▶ [WHAT YOU NEED TO DO]: The result should be an exact copy of the data, free of pictures.
- Opening Delimiter -
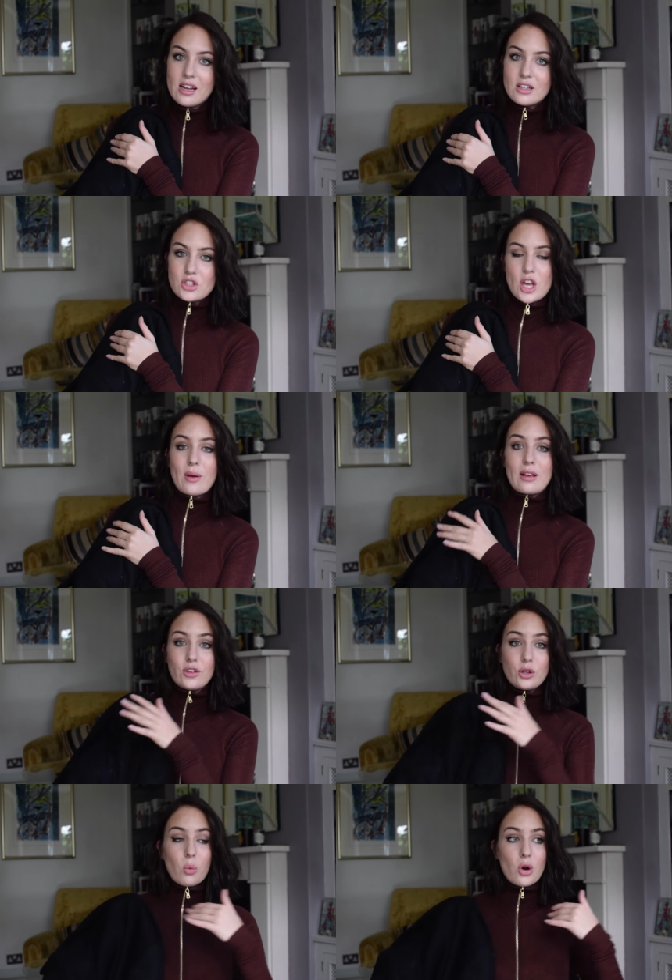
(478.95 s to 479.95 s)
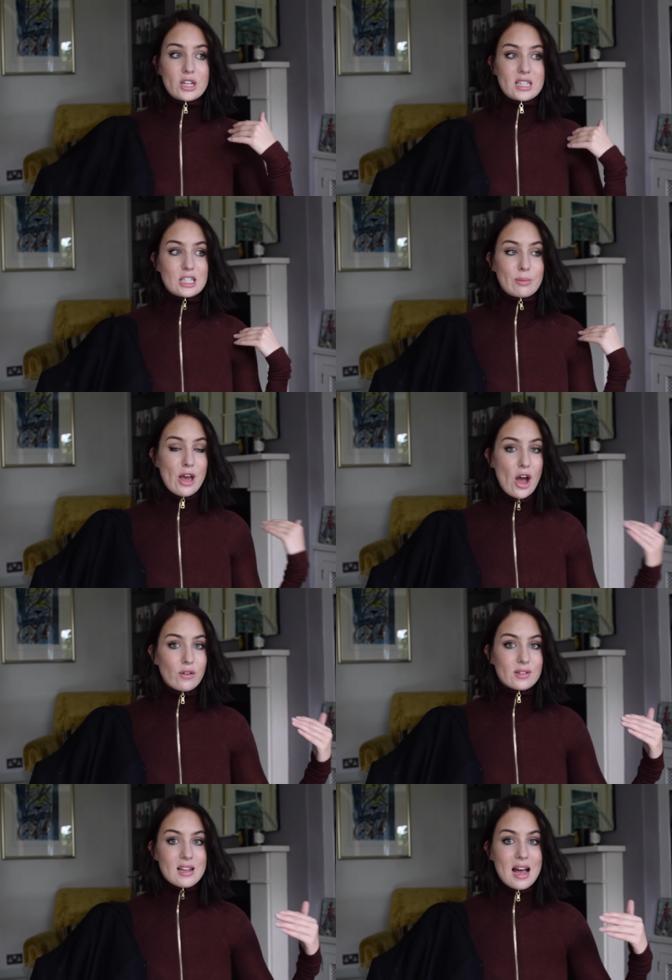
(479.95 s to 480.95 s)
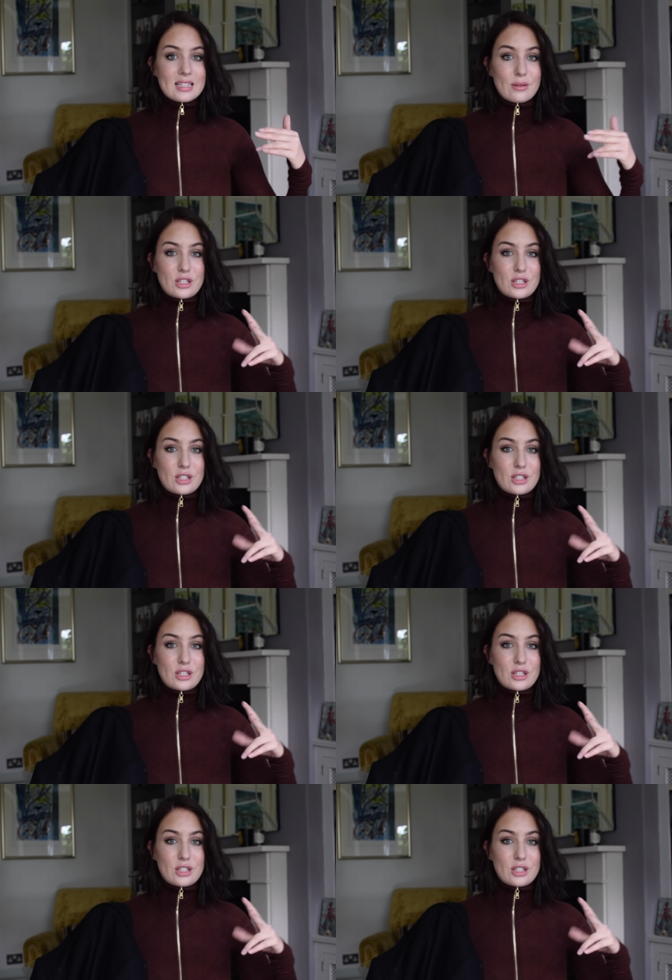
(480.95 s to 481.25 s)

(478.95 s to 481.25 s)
So if you wanted it to be oversized, I would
- Closing Delimiter -
▶ [EXERCISE ANSWER]:
(478.95 s to 479.95 s)
(479.95 s to 480.95 s)
(480.95 s to 481.25 s)

(478.95 s to 481.25 s)
So if you wanted it to be oversized, I would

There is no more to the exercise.